▸ Task material
▶
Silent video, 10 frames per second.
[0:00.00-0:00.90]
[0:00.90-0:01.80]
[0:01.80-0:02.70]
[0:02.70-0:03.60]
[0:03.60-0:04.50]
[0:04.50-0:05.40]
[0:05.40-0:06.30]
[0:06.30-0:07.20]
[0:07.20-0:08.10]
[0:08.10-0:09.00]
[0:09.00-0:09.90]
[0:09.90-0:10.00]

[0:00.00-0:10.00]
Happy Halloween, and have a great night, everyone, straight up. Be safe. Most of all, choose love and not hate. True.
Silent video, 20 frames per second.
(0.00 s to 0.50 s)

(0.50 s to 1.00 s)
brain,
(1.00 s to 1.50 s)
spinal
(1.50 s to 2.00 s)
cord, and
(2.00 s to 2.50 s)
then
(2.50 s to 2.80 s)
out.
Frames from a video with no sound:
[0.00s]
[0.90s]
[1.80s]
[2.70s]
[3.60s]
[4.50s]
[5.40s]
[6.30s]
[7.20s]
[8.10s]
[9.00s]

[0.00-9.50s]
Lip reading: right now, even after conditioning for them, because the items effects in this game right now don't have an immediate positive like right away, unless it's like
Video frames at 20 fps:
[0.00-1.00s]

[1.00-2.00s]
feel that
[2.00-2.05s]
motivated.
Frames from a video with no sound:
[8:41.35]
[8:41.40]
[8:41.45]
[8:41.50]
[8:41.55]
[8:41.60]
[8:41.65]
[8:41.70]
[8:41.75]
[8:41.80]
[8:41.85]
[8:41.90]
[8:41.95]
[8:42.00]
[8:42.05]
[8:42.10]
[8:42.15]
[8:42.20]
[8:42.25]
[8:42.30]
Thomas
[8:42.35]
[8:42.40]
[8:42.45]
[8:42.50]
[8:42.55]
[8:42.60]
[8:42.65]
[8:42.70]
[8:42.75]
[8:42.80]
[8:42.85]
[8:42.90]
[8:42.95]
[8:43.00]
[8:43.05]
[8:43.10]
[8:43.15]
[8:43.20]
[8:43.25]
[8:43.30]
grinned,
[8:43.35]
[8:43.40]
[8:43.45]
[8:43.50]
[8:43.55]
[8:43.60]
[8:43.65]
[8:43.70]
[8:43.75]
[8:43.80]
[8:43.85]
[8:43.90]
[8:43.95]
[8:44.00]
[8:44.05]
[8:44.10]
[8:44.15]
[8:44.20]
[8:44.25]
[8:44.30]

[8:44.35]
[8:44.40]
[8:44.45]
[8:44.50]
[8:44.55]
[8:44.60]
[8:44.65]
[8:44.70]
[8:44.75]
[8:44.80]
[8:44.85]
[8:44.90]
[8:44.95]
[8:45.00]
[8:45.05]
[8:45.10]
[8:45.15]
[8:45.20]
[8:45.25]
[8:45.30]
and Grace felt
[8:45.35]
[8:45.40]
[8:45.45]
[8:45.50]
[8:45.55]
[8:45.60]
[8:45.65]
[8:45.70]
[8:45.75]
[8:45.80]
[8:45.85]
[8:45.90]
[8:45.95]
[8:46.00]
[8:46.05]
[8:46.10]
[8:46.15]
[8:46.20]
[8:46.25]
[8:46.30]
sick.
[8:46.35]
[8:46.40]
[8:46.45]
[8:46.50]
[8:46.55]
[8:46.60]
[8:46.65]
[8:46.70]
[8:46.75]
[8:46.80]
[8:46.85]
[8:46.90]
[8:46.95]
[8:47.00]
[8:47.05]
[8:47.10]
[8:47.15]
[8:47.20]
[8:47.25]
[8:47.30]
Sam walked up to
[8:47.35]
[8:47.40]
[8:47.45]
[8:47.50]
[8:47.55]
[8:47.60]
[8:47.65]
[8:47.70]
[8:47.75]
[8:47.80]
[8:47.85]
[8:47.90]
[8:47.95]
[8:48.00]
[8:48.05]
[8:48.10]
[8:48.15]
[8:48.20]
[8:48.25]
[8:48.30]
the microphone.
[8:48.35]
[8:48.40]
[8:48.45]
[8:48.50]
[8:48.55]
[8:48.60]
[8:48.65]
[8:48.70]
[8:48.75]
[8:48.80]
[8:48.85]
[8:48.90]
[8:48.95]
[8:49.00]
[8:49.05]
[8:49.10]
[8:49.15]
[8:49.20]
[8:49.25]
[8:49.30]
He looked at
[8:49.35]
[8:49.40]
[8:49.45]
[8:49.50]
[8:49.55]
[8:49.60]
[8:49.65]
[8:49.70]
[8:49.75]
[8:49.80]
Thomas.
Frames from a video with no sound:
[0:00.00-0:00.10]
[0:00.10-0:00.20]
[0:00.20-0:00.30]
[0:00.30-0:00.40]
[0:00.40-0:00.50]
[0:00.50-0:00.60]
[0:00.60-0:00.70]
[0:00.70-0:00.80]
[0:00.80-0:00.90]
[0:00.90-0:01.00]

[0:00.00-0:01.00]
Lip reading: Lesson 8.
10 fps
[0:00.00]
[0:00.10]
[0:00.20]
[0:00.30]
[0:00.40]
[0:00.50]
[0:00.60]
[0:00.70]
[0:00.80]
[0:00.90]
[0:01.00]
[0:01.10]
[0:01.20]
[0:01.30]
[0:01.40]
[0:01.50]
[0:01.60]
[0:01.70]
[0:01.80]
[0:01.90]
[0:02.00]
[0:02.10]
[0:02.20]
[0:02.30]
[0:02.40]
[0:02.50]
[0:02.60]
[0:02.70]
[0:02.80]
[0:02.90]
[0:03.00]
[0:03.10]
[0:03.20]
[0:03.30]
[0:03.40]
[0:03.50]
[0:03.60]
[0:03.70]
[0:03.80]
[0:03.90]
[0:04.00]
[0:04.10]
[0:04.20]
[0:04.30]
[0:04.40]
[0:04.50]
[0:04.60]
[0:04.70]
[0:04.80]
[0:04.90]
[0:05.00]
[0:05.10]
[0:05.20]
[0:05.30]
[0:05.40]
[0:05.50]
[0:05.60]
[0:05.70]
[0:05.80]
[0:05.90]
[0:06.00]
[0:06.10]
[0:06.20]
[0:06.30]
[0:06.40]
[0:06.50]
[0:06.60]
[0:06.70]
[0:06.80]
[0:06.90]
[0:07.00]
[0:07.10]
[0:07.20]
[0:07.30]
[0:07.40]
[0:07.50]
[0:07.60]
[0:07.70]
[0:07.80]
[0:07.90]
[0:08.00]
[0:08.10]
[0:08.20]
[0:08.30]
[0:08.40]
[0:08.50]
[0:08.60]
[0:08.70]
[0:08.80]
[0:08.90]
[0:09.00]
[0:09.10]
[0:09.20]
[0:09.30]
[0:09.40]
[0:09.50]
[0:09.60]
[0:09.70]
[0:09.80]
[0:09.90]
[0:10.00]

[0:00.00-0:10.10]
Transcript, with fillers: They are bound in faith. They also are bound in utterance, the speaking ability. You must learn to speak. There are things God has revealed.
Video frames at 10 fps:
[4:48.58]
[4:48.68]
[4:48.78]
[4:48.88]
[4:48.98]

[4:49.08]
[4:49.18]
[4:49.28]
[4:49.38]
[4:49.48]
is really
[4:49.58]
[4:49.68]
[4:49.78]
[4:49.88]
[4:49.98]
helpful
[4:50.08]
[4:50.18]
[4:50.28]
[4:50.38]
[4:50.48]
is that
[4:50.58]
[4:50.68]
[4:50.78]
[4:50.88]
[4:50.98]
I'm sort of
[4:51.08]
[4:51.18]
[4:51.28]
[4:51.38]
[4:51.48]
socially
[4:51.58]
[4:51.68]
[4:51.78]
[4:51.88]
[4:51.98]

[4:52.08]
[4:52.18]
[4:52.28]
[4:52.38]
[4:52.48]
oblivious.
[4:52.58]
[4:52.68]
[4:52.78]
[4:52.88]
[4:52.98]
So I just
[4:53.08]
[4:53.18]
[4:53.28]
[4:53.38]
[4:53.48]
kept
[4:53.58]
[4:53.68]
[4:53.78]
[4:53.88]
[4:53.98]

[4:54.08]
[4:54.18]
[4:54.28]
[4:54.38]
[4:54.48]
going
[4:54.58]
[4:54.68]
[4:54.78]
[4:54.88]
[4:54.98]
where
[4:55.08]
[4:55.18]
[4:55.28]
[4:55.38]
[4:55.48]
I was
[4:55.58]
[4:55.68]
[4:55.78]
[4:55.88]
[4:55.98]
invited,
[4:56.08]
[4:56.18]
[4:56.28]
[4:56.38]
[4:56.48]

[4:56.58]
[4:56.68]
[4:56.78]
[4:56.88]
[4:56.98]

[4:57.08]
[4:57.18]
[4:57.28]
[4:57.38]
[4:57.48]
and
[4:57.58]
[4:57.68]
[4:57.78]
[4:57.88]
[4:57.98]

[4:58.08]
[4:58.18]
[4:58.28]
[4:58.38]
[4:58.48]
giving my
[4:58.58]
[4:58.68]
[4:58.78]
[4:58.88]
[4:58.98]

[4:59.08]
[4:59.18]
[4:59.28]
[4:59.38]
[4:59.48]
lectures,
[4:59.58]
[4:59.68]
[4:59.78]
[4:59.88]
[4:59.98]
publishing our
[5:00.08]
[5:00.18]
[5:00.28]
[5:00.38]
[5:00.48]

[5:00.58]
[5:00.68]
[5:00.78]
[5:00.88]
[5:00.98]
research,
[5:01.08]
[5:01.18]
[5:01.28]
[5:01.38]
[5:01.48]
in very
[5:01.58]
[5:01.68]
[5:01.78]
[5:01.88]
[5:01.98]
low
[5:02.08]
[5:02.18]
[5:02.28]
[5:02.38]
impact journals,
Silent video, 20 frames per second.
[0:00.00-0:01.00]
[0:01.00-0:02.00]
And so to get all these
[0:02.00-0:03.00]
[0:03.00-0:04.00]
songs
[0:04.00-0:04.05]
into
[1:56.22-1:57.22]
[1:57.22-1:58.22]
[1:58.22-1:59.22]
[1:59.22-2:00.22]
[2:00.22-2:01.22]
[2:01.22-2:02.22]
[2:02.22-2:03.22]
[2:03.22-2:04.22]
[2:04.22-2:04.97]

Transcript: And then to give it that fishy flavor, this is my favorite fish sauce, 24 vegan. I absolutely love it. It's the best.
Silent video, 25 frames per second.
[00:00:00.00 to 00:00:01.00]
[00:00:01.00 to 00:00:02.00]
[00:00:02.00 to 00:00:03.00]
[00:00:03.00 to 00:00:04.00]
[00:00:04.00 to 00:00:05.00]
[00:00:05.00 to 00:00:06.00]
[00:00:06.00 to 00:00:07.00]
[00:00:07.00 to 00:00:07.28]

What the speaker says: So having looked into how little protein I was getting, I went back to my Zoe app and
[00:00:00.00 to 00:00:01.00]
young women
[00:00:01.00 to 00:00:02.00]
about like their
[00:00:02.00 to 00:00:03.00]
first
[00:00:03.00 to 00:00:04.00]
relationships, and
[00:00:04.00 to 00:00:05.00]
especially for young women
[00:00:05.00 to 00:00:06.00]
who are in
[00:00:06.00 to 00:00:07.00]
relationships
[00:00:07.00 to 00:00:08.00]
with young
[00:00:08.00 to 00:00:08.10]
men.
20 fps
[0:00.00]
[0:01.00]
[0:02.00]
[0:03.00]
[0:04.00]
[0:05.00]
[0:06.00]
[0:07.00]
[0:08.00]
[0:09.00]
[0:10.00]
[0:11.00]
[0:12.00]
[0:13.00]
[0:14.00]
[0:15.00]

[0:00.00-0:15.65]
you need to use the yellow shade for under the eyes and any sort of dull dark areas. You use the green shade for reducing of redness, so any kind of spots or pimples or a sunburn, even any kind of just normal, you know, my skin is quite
◀
Starting with the first line of the data above, copy each line exactly until you reach the line with "[0.00-9.50s]"; include that line as well.

Silent video, 10 frames per second.
[0:00.00-0:00.90]
[0:00.90-0:01.80]
[0:01.80-0:02.70]
[0:02.70-0:03.60]
[0:03.60-0:04.50]
[0:04.50-0:05.40]
[0:05.40-0:06.30]
[0:06.30-0:07.20]
[0:07.20-0:08.10]
[0:08.10-0:09.00]
[0:09.00-0:09.90]
[0:09.90-0:10.00]

[0:00.00-0:10.00]
Happy Halloween, and have a great night, everyone, straight up. Be safe. Most of all, choose love and not hate. True.
Silent video, 20 frames per second.
(0.00 s to 0.50 s)

(0.50 s to 1.00 s)
brain,
(1.00 s to 1.50 s)
spinal
(1.50 s to 2.00 s)
cord, and
(2.00 s to 2.50 s)
then
(2.50 s to 2.80 s)
out.
Frames from a video with no sound:
[0.00s]
[0.90s]
[1.80s]
[2.70s]
[3.60s]
[4.50s]
[5.40s]
[6.30s]
[7.20s]
[8.10s]
[9.00s]

[0.00-9.50s]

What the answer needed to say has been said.